Retype every record exactly. Skip the images.
[Record extracts — start]
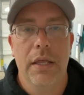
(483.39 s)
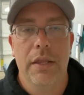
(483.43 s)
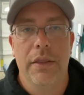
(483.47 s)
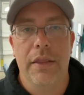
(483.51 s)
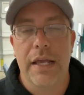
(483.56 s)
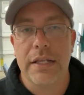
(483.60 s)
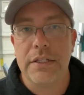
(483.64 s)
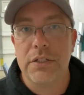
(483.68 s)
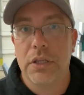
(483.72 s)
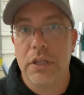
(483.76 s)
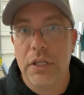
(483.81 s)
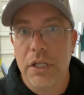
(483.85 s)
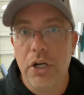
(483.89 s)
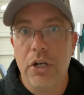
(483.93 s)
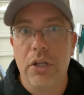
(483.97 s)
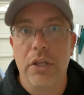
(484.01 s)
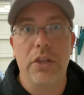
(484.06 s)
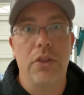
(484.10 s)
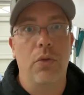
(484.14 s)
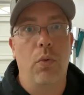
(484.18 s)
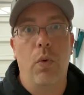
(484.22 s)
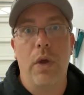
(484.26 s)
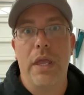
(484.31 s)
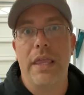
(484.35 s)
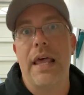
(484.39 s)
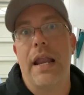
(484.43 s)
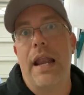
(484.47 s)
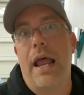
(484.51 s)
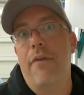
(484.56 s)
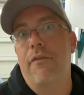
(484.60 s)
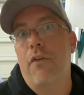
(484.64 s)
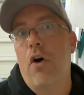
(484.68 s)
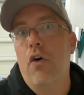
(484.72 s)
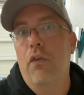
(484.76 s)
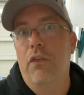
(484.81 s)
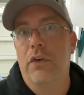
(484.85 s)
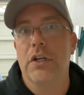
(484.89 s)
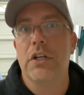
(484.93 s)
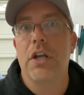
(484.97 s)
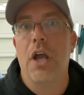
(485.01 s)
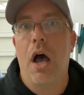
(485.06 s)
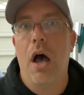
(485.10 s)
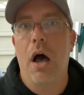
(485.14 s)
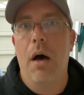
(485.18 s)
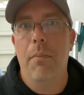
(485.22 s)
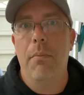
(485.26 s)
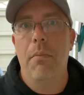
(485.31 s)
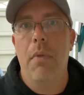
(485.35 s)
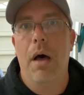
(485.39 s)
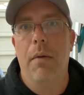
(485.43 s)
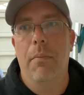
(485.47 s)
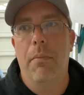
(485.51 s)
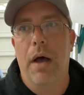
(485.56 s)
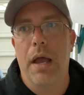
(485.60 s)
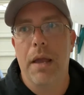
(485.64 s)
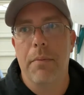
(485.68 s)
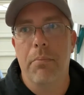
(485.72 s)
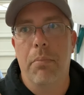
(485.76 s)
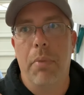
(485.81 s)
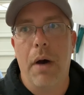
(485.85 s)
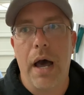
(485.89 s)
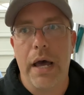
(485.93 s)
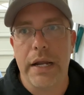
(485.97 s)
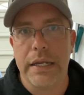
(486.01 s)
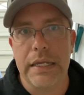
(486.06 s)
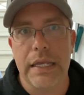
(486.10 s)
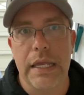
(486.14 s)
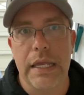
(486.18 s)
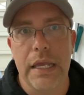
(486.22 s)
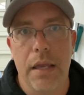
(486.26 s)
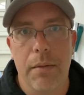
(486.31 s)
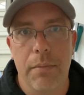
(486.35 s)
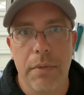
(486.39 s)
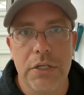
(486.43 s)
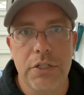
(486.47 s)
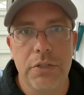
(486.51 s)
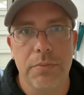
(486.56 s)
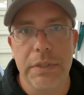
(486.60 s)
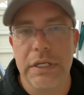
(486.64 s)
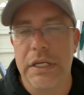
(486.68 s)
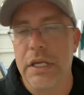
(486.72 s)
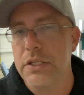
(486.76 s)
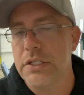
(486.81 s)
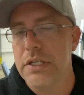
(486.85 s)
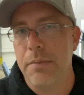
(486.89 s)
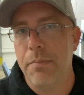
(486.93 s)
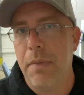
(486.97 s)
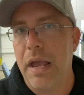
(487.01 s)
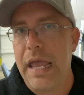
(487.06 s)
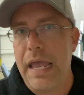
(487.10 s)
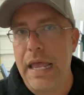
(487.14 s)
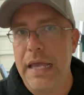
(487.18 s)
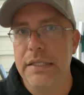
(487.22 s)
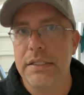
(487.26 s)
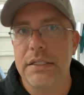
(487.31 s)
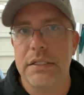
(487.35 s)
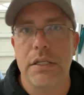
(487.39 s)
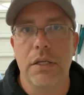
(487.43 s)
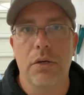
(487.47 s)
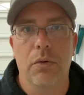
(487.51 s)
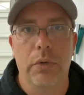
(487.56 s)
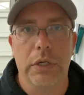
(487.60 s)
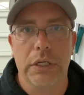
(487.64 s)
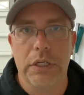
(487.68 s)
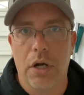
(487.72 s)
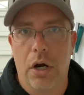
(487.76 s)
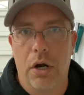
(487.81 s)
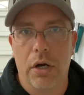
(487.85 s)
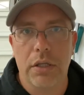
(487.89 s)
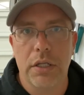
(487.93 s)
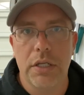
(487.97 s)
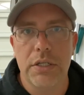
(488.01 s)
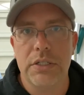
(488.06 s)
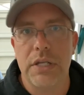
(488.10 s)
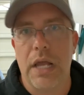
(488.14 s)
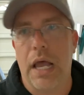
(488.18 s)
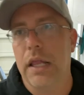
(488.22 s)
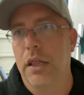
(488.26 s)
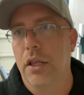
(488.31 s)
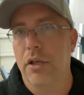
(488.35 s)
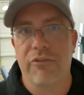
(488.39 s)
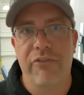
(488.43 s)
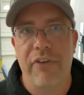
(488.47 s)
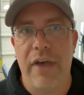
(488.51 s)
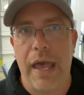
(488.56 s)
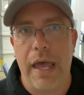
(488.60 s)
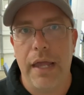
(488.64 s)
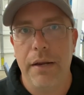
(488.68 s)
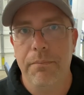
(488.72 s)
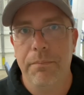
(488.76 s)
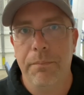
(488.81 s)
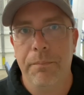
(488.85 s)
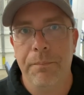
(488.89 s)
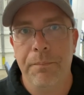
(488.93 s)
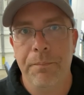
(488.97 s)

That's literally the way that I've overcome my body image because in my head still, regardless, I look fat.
[Record extracts — finish]
### Solution below
(483.39 s)
(483.43 s)
(483.47 s)
(483.51 s)
(483.56 s)
(483.60 s)
(483.64 s)
(483.68 s)
(483.72 s)
(483.76 s)
(483.81 s)
(483.85 s)
(483.89 s)
(483.93 s)
(483.97 s)
(484.01 s)
(484.06 s)
(484.10 s)
(484.14 s)
(484.18 s)
(484.22 s)
(484.26 s)
(484.31 s)
(484.35 s)
(484.39 s)
(484.43 s)
(484.47 s)
(484.51 s)
(484.56 s)
(484.60 s)
(484.64 s)
(484.68 s)
(484.72 s)
(484.76 s)
(484.81 s)
(484.85 s)
(484.89 s)
(484.93 s)
(484.97 s)
(485.01 s)
(485.06 s)
(485.10 s)
(485.14 s)
(485.18 s)
(485.22 s)
(485.26 s)
(485.31 s)
(485.35 s)
(485.39 s)
(485.43 s)
(485.47 s)
(485.51 s)
(485.56 s)
(485.60 s)
(485.64 s)
(485.68 s)
(485.72 s)
(485.76 s)
(485.81 s)
(485.85 s)
(485.89 s)
(485.93 s)
(485.97 s)
(486.01 s)
(486.06 s)
(486.10 s)
(486.14 s)
(486.18 s)
(486.22 s)
(486.26 s)
(486.31 s)
(486.35 s)
(486.39 s)
(486.43 s)
(486.47 s)
(486.51 s)
(486.56 s)
(486.60 s)
(486.64 s)
(486.68 s)
(486.72 s)
(486.76 s)
(486.81 s)
(486.85 s)
(486.89 s)
(486.93 s)
(486.97 s)
(487.01 s)
(487.06 s)
(487.10 s)
(487.14 s)
(487.18 s)
(487.22 s)
(487.26 s)
(487.31 s)
(487.35 s)
(487.39 s)
(487.43 s)
(487.47 s)
(487.51 s)
(487.56 s)
(487.60 s)
(487.64 s)
(487.68 s)
(487.72 s)
(487.76 s)
(487.81 s)
(487.85 s)
(487.89 s)
(487.93 s)
(487.97 s)
(488.01 s)
(488.06 s)
(488.10 s)
(488.14 s)
(488.18 s)
(488.22 s)
(488.26 s)
(488.31 s)
(488.35 s)
(488.39 s)
(488.43 s)
(488.47 s)
(488.51 s)
(488.56 s)
(488.60 s)
(488.64 s)
(488.68 s)
(488.72 s)
(488.76 s)
(488.81 s)
(488.85 s)
(488.89 s)
(488.93 s)
(488.97 s)

That's literally the way that I've overcome my body image because in my head still, regardless, I look fat.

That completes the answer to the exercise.